> [Task goal] Give the records again exactly as written. Leave out the pictures.

[Stored data]
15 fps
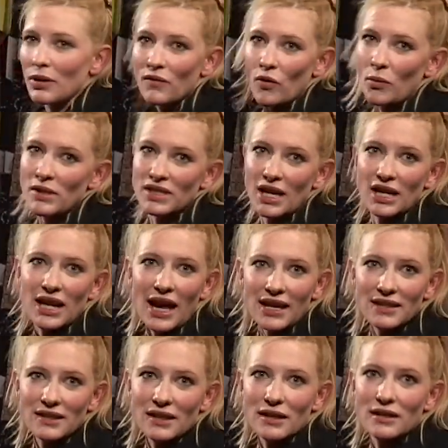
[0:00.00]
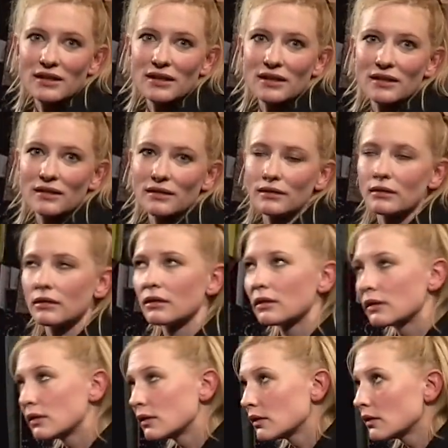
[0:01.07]
where you've almost had an accident and,
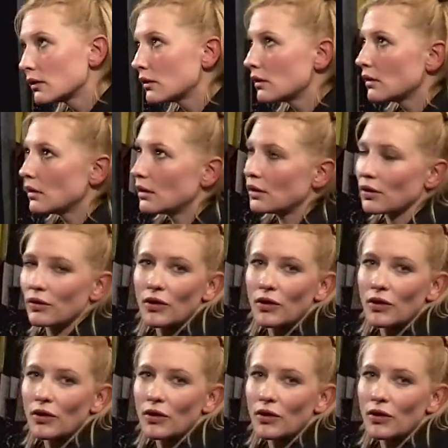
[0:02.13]
you know,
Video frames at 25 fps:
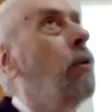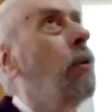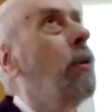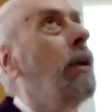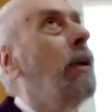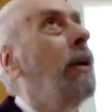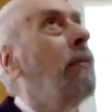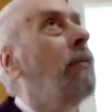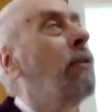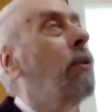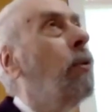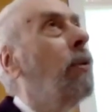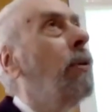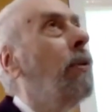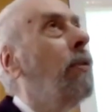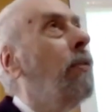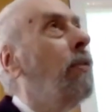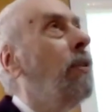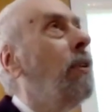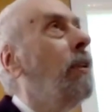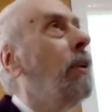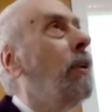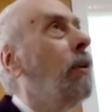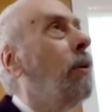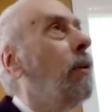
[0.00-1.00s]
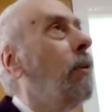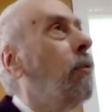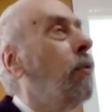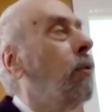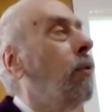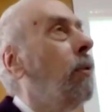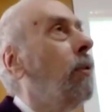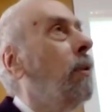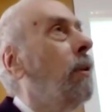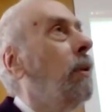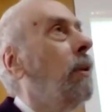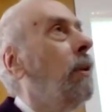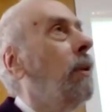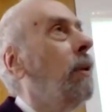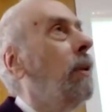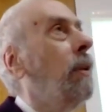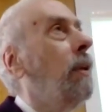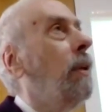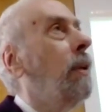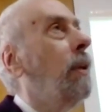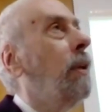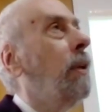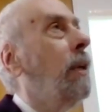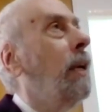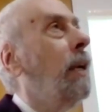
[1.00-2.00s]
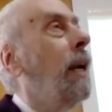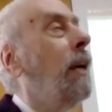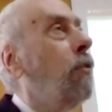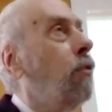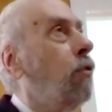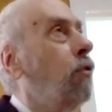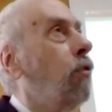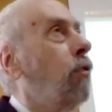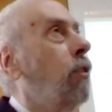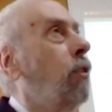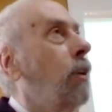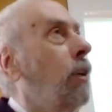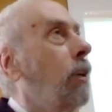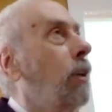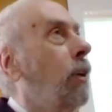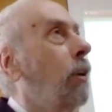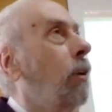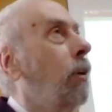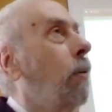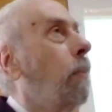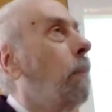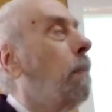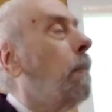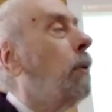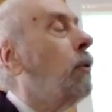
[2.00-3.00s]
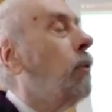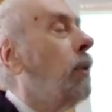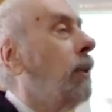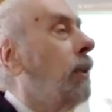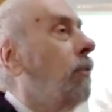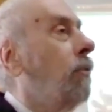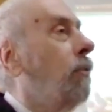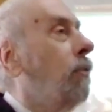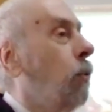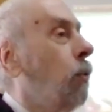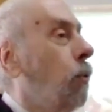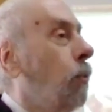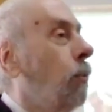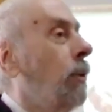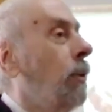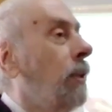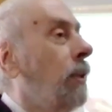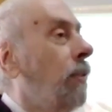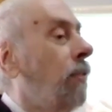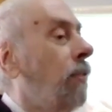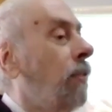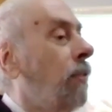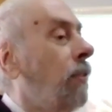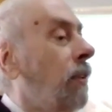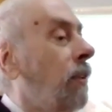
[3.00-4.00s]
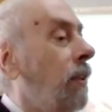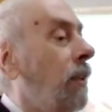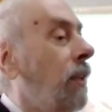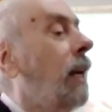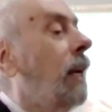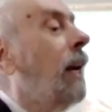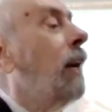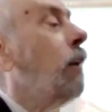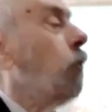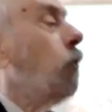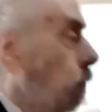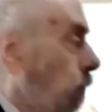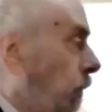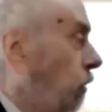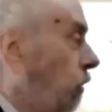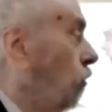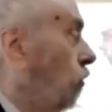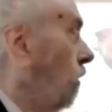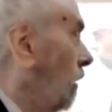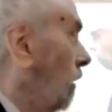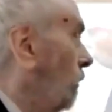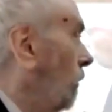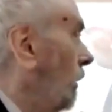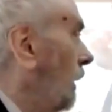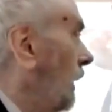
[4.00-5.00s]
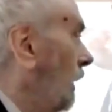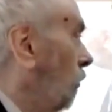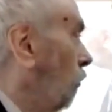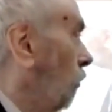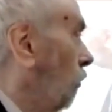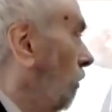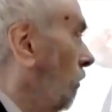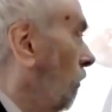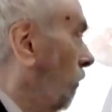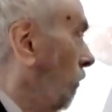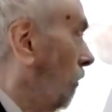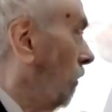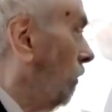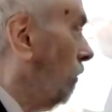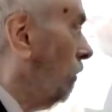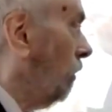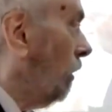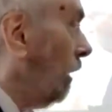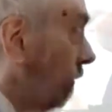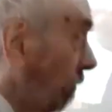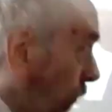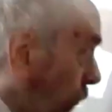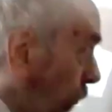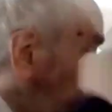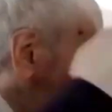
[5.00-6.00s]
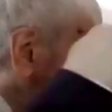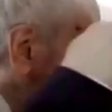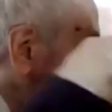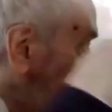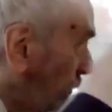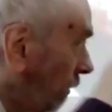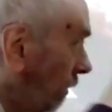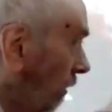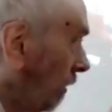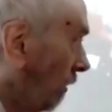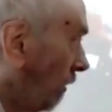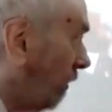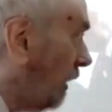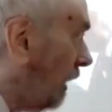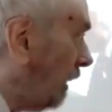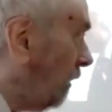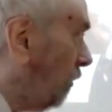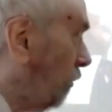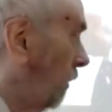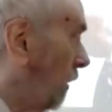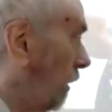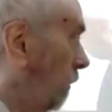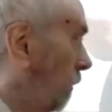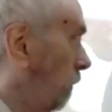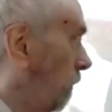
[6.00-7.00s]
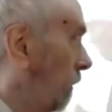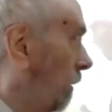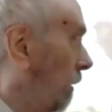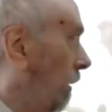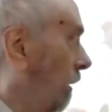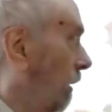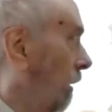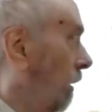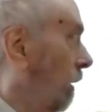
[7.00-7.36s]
You have to consider also the gushing of bodily fluids as different reactions. You have to reason in that way.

> [Answer area]
15 fps
[0:00.00]
[0:01.07]
where you've almost had an accident and,
[0:02.13]
you know,
Video frames at 25 fps:
[0.00-1.00s]
[1.00-2.00s]
[2.00-3.00s]
[3.00-4.00s]
[4.00-5.00s]
[5.00-6.00s]
[6.00-7.00s]
[7.00-7.36s]
You have to consider also the gushing of bodily fluids as different reactions. You have to reason in that way.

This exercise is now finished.